* WHAT THE EXERCISE ASKS *
Pictures aside, return every line below exactly as written.

* DATASET EXCERPT *
━━━━━━

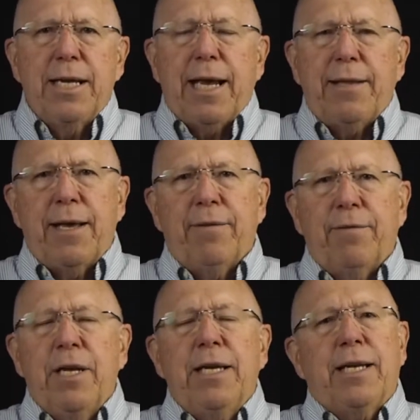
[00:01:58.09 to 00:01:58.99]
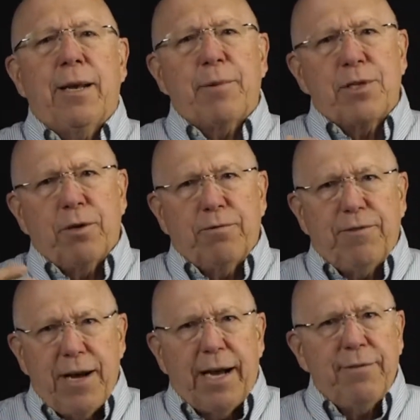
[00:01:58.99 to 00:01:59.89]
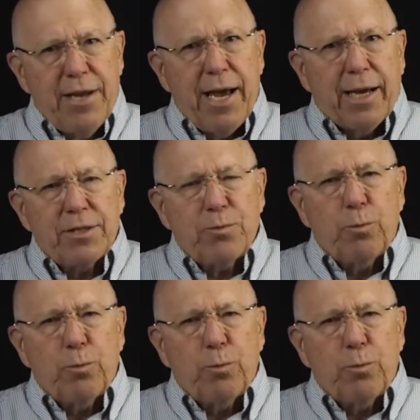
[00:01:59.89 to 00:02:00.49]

And then in Episode 5 next,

━━━━━━

* ANSWER BELOW *
[00:01:58.09 to 00:01:58.99]
[00:01:58.99 to 00:01:59.89]
[00:01:59.89 to 00:02:00.49]

And then in Episode 5 next,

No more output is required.